Flash forward. Dec. 21, 2025. 10 p.m.

I returned home from a four-hour drive from Binghamton. We hoped to see stars upstate, but the clouds covered most of the show. That’s when my eyes looked up above my suburbia, where we (ironically) saw a partial view of the twinkling lights we sought over the weekend. It had been a while since I saw the sky, but the gaping abyss looked as expansive as ever, even larger.

I continued to stare into the endless sea of stars, a sea of dust, peppered on a dark mast. You expect each day of college to be a supernova, a barreling rocket of explosive change that burns bright for a millennium.
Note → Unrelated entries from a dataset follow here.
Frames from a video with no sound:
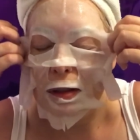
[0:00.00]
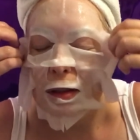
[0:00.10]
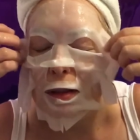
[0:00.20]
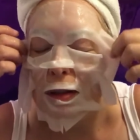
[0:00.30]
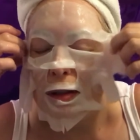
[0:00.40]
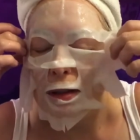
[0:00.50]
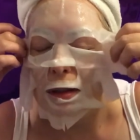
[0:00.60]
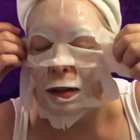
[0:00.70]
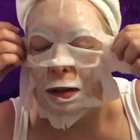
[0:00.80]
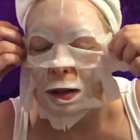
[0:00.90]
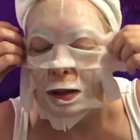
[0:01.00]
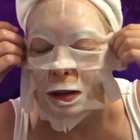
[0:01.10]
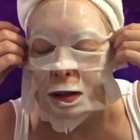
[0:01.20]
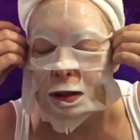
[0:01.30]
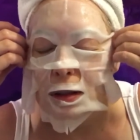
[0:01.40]

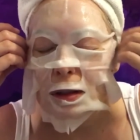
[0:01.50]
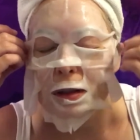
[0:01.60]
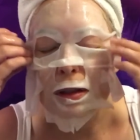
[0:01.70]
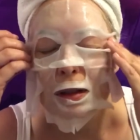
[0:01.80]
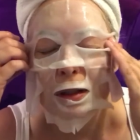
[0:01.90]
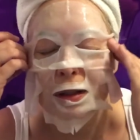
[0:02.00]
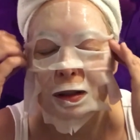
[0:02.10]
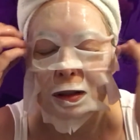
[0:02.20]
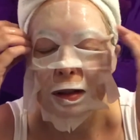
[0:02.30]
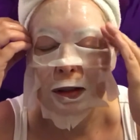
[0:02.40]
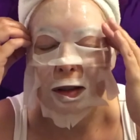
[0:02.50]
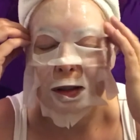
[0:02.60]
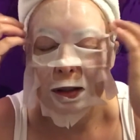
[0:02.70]
(silence)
In reality, each day was more like a speck of dust.

The speck of hot pot with your roommate after a long day of work. 

The speck of helping a friend master organic pathways and mechanisms. 

The speck of long, dreary nights in the (former) Milton S. Eisenhower Library and the victory lap of walking out of your last final. 

The speck of nabbing your first perch at the lukewarm shores of Loch Raven. 

The speck of weighing your animals and watching them remain healthy across the week. 

The speck of a last-minute Christmas Village adventure, warm wine streaming down your throat. 

The specks of attending a live performance, walking down the National Mall, watching Marty Supreme at midnight, catching an orange furry friend strolling down the street, wandering the Rotunda while the shuttle arrives, seeing the trees bloom in springtime... even if those specks aren’t whisked by the algorithm or broadcast around the world. 

That speck snowballs into the other 1,456, which implodes across a canvas. It’s dusty, cloudy and no jigsaw piece, but it settled there anyway. And now, you work with what you have, stitching together the story you never thought you held in your hands.

As the sky widened that night, I finally saw the painting that I had managed to muster. One of mundane mornings, seasonal slumps, quiet acquaintances and small moments of triumph. Of academic achievement and growth by your own terms. Of the four years that rushed by so fast, you hope to hold onto them for the next four. 

I looked at a masterpiece of my own making, not the perfect pictures of the past. I expected the sun would set too fast, to leave me without a glimmer of what I was meant to become. 

But here I was with my self-portrait: a little speck of dust floating in the forever unknown. 

Maxwell Rho is a senior graduating with a degree in Behavioral Biology and a minor in Writing Seminars from Manhasset, N.Y.